O presidente Jair Bolsonaro afirmou na manhã desta sexta-feira (2) que o decreto para coibir as medidas de distanciamento contra a covid-19, adotadas por prefeitos e governadores, "parece que não será mais necessário".
"Eu tenho falado há algum tempo – parece que não será mais necessário –, sobre eu baixar um decreto em que seria cumprido, porque eu tenho as Forças Armadas. O que diz o decreto: copie todos os incisos do artigo 5º da Constituição. Parece ridículo, é um pleonasmo abusivo", disse o chefe do executivo a apoiadores em tradicional conversa em frente ao Palácio do Alvorada.

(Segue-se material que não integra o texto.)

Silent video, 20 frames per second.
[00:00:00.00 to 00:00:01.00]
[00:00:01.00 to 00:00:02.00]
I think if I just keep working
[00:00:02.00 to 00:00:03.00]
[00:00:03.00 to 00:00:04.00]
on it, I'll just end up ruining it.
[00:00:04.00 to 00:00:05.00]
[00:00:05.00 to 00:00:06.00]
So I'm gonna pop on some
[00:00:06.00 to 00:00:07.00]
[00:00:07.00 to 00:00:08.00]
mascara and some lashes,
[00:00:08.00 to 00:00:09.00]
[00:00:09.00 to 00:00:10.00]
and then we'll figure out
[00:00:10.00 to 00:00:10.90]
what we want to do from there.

A mudança de tom ocorre com o avanço da campanha de imunização, que na última quarta-feira atingiu a marca de 100 milhões de doses aplicadas desde o início da campanha de imunização, em 17 de janeiro. Além disso, o número de óbitos e a lotação de UTIs têm demonstrado tendência de melhora, ainda que a transmissão continue em patamares muito altos.

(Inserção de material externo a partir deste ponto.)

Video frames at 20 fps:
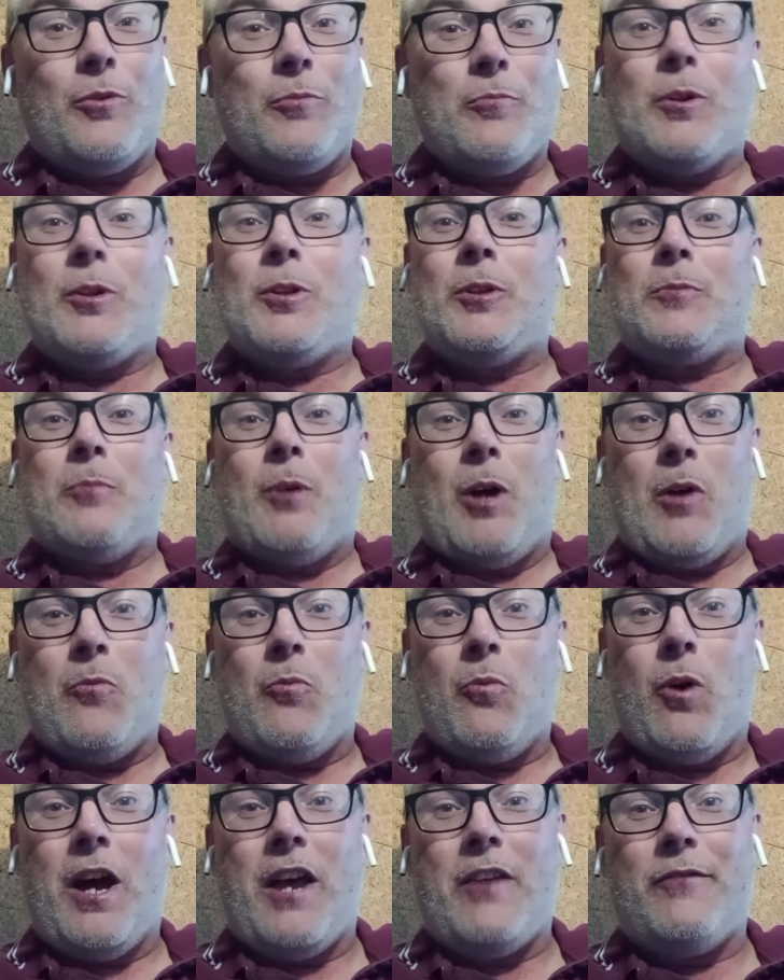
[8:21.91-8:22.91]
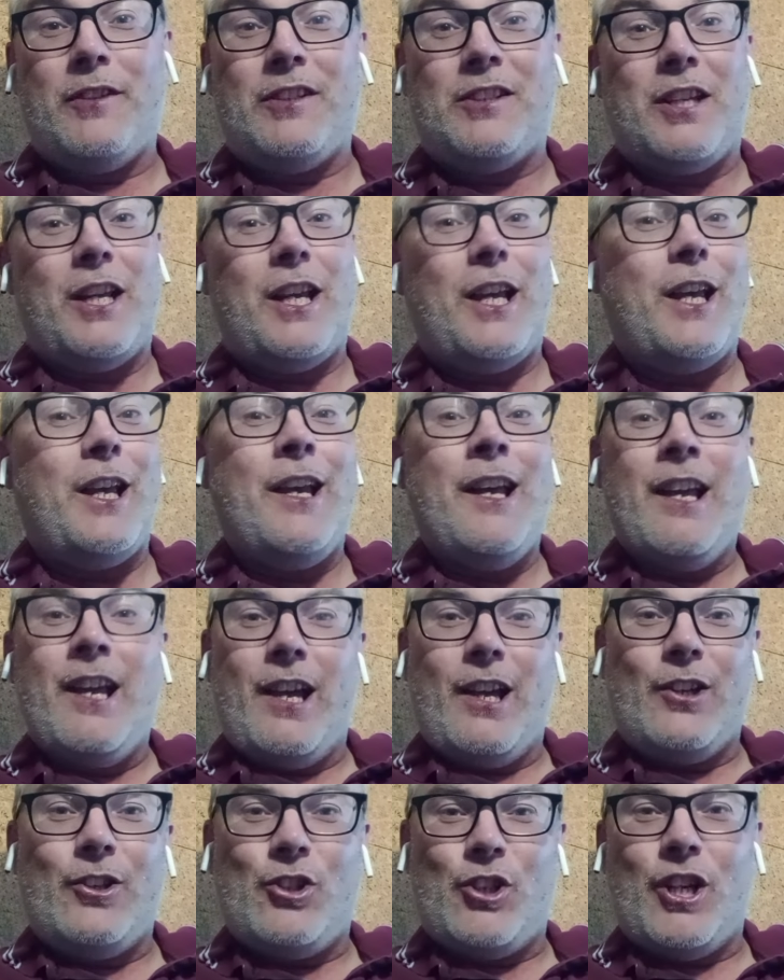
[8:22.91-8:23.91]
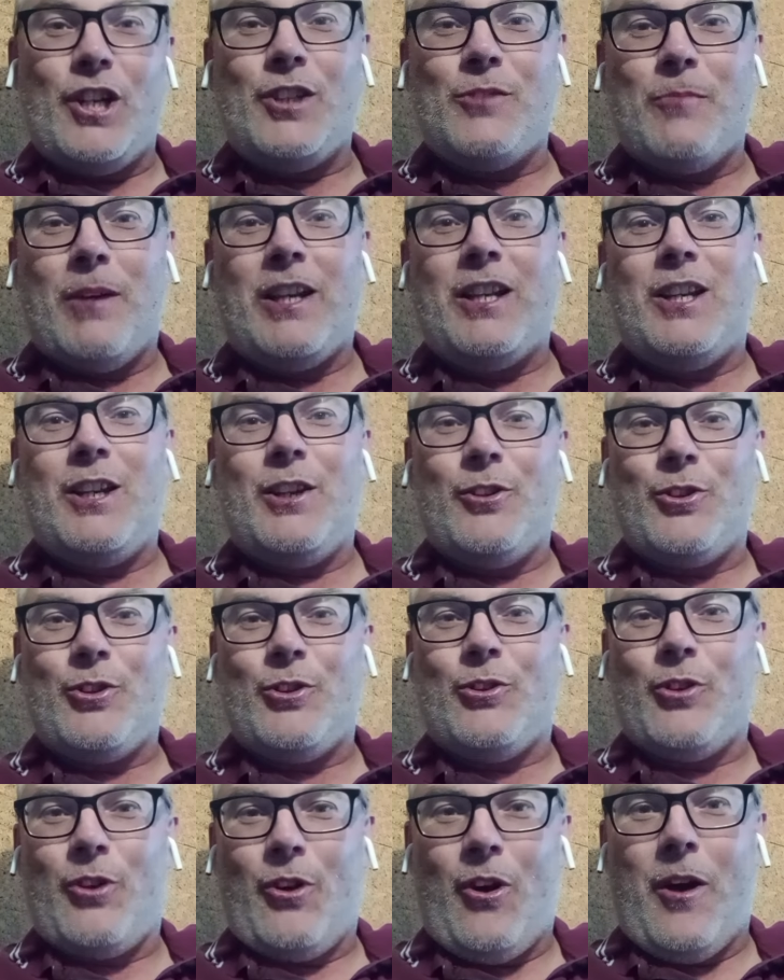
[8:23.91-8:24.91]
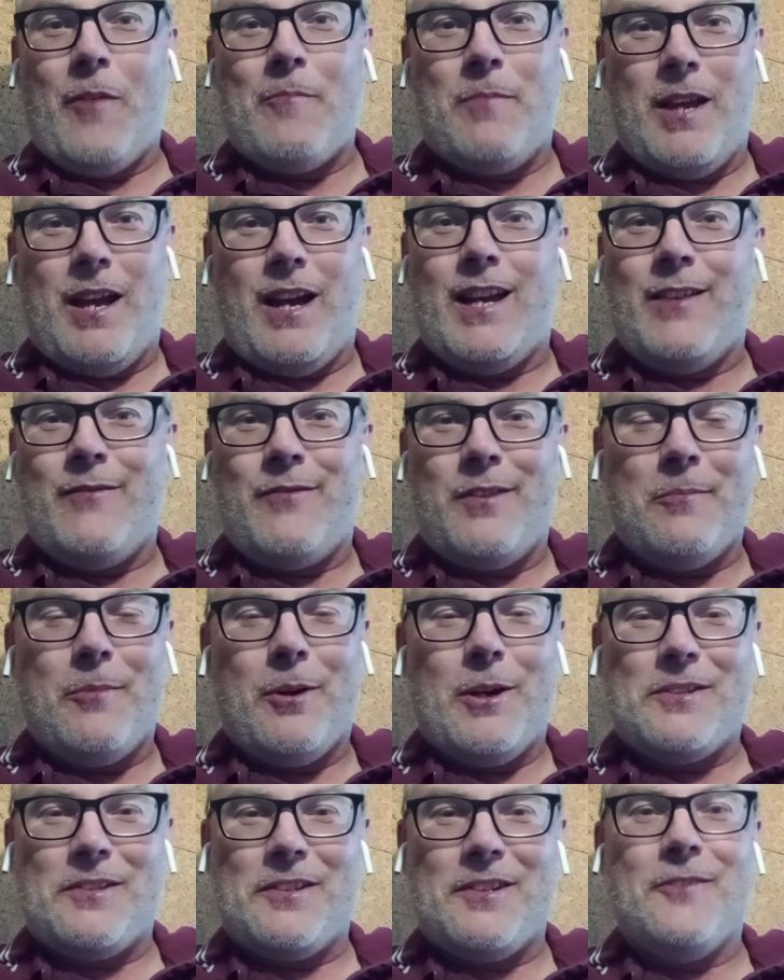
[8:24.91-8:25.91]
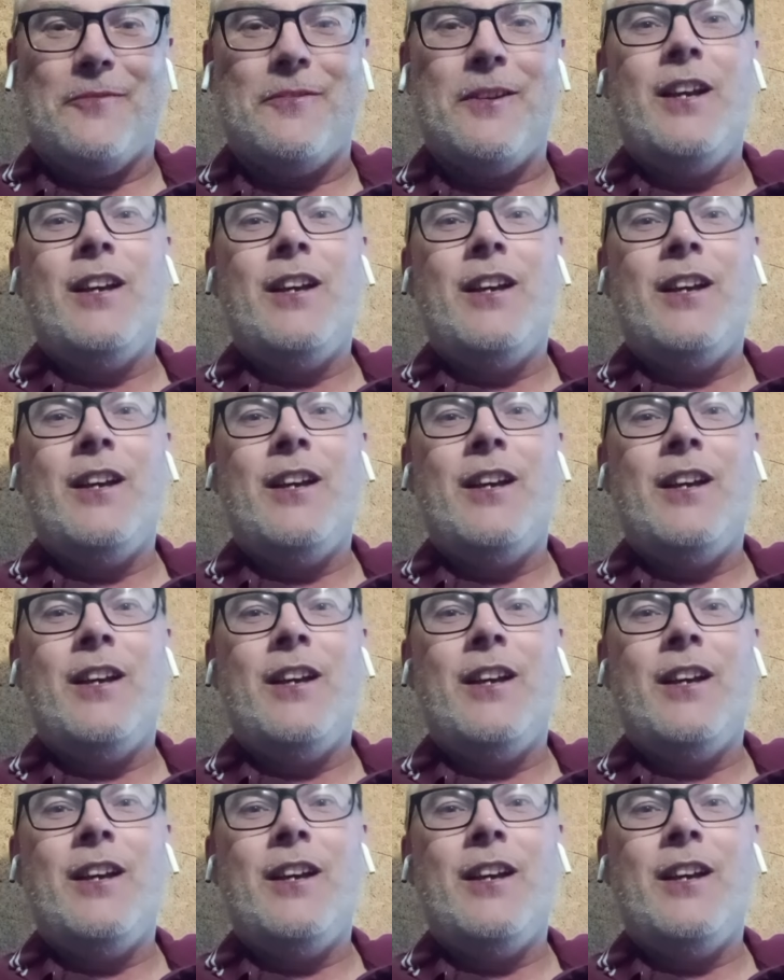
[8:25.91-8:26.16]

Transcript: because my wife is here and she's making sure that I'm behaving myself.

"Agora, governador fecha e abandona. Dizem que estão tomando da nossa vida, você é quem tem que saber o que é melhor para sua vida. Fecharam igrejas, olha o absurdo", completou o presidente.

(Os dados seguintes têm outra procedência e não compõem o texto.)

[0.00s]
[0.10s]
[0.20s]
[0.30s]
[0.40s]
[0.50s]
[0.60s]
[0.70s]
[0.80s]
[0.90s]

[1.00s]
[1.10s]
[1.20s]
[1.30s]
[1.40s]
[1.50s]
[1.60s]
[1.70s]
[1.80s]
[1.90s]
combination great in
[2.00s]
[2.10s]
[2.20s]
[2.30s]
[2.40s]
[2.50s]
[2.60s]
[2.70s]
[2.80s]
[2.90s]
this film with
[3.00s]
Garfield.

Nos últimos meses, Bolsonaro afirmou, por mais de uma vez, que tinha pronto um decreto para "garantir o direito de ir e vir dos brasileiros, que muitos pedem que seja editado, e que se for publicado não será contestado em nenhum tribunal".
Em maio, presidente classificou as medidas de distanciamento social, como lockdowns e toques de recolher, promovida por governos regionais como "excrescência". Na Justiça, tentou barrar as decisões de governadores, sem sucesso. As informações são do R7.